Il y a peut-être pire que l'idée de l'infini : l'infini perceptible. Ça marche aussi pour le néant, d'ailleurs. Certaines expériences permettent, à défaut de démontrer ce point de vue, de le comprendre :

  • Être allongé par une nuit d'été particulièrement claire, loin de toute lumière parasite, à contempler le ciel. On se surprend très vite à ne plus se sentir capable de dénombrer les étoiles, et la perception l'infini pointe son nez dans l'esprit de l'observateur
  • Se trouver dans un endroit d'ordinaire très peuplé, mais sans qu'il n'y ait rien ni personne qui ne bouge ou fasse un bruit.

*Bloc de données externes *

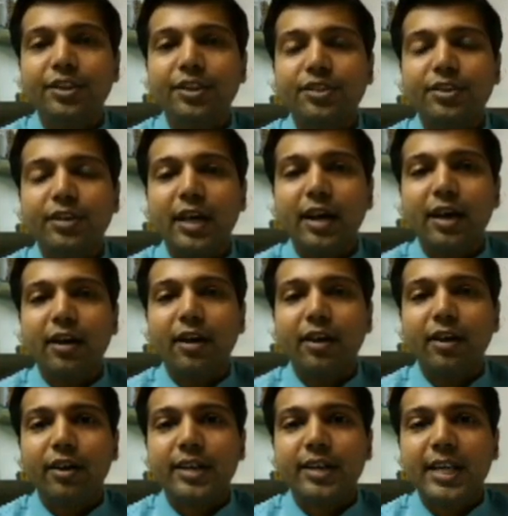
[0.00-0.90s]
It's
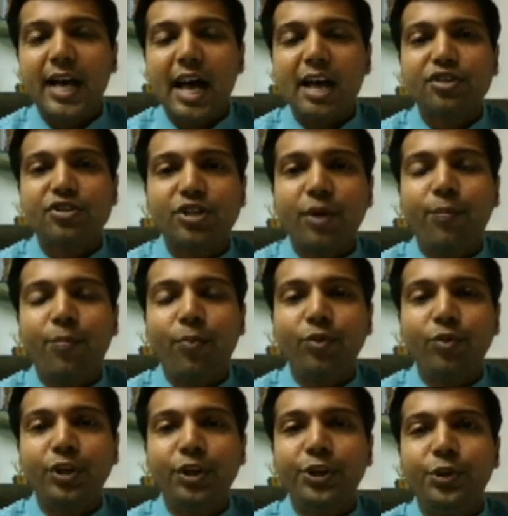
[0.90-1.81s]
cast
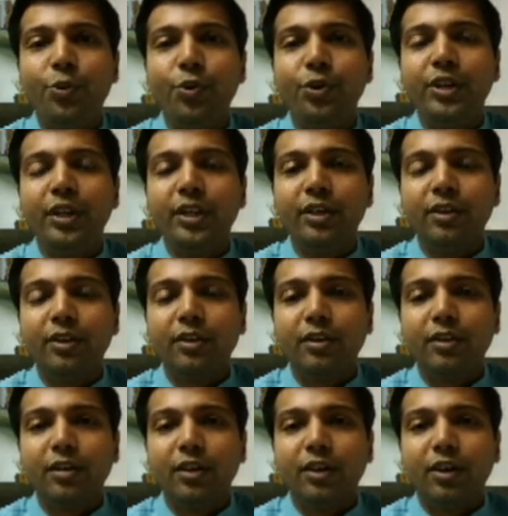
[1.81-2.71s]
upon the
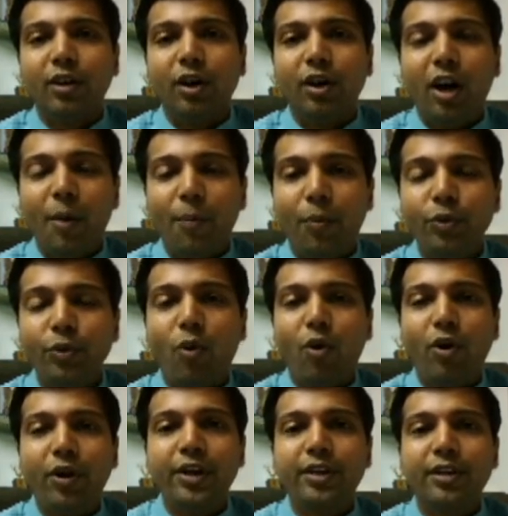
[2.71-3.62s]
duty
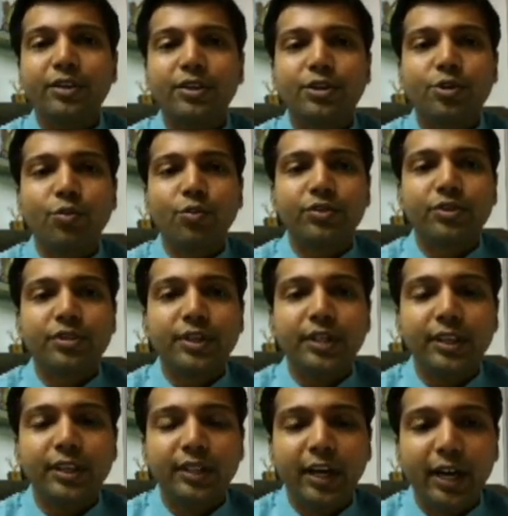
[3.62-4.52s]
upon the auditors to
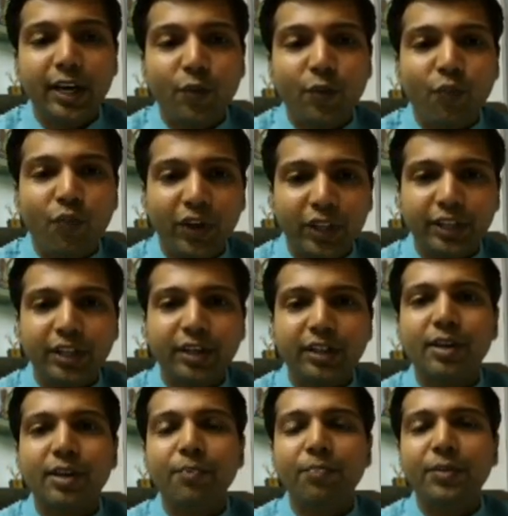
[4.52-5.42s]
see that
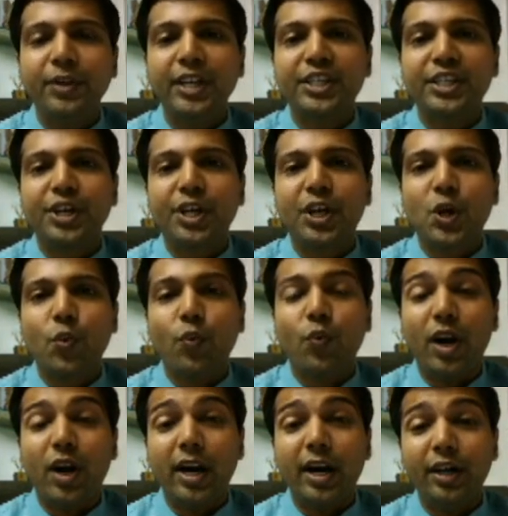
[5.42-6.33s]
whether the company is
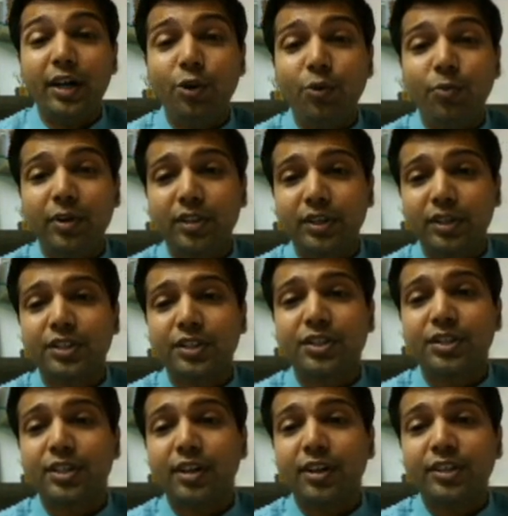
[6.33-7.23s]
required to be
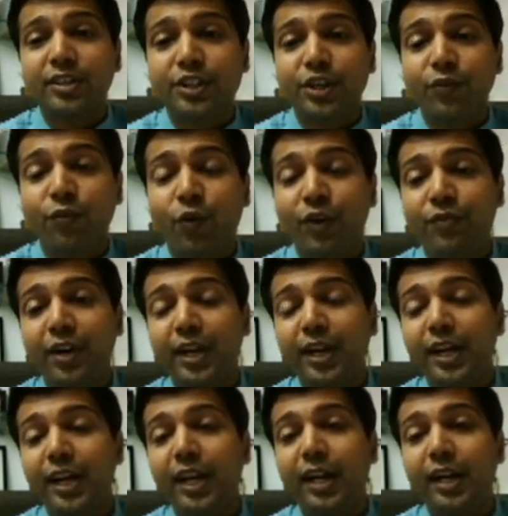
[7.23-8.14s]
registered under section
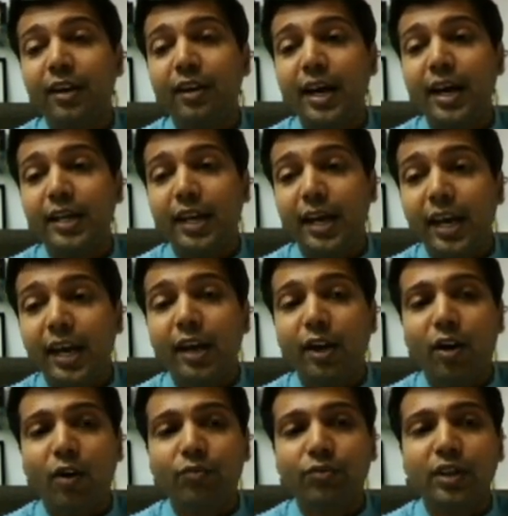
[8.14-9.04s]
45A
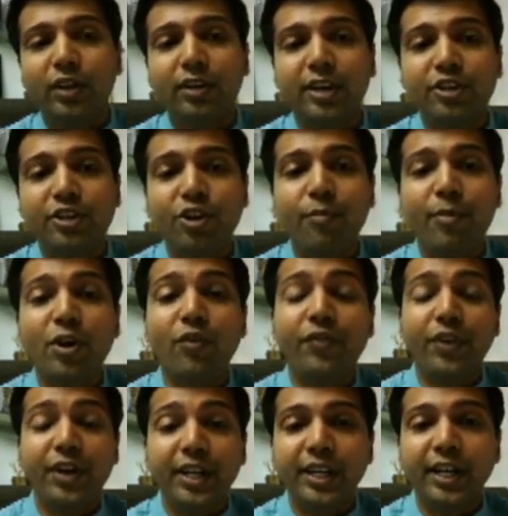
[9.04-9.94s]
IA of the Reserve
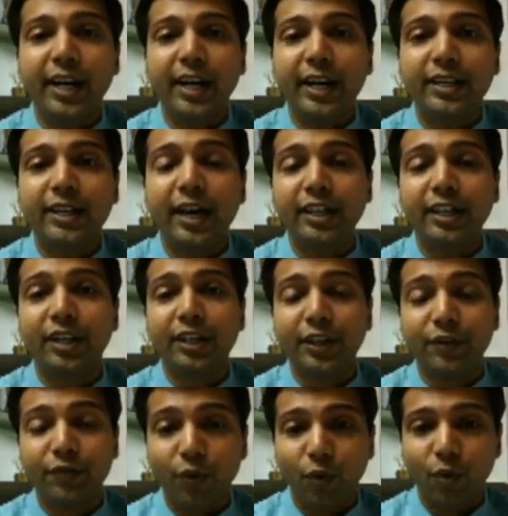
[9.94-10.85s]
Bank of India Act
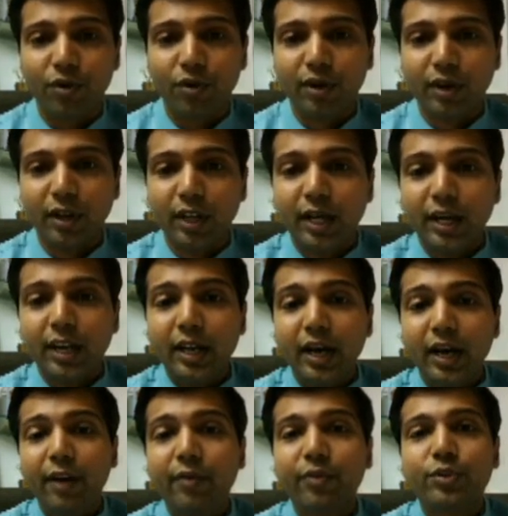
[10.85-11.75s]
1934,
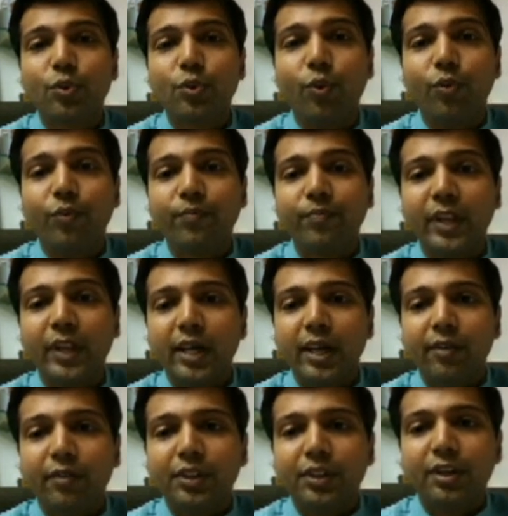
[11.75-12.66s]
and if so,
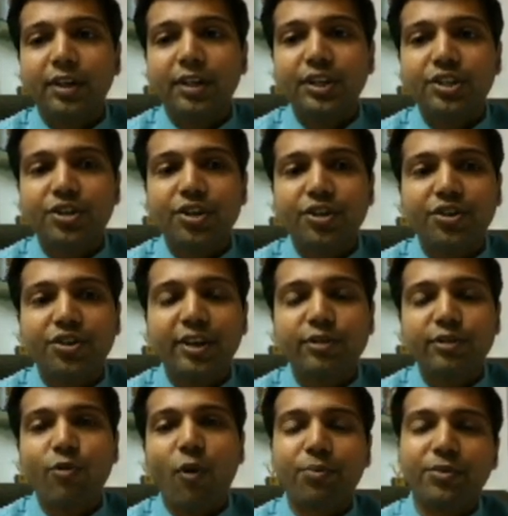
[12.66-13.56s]
whether
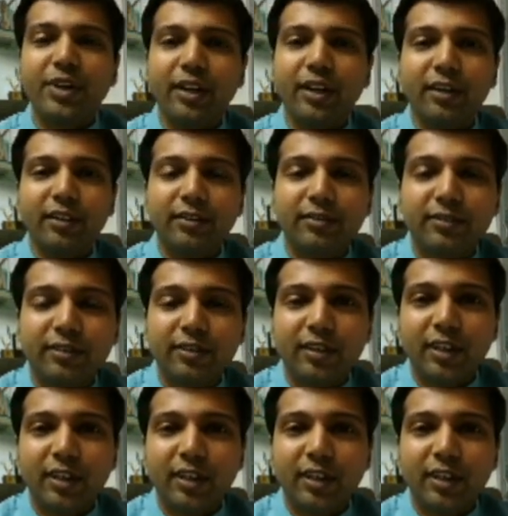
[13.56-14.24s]
registration has been obtained.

Comme par exemple cette scène assez connue de "l'associé du diable" où Keanu Reeves se retrouve dans un New-York où il n'y a plus personne. Imaginez-vous à sa place quelques secondes
  • Être sur une plaine enneigée en hiver, sans rien voir qui bouge à l'horizon. Le silence absolu, le sol blanc et le ciel presque de la même couleur : on est seul avec soi-même. Il y a des gens qui ont horreur de ça.

Le fait que les gens se regroupent dans les villes comme ils le font de nos jours, tend à leur faire oublier cela. Ce n'est pas une explication, mais ces expériences pourvoyeuses d'humilité sont peut-être une de ces choses qui manquent à la personnalité de l'homme moderne.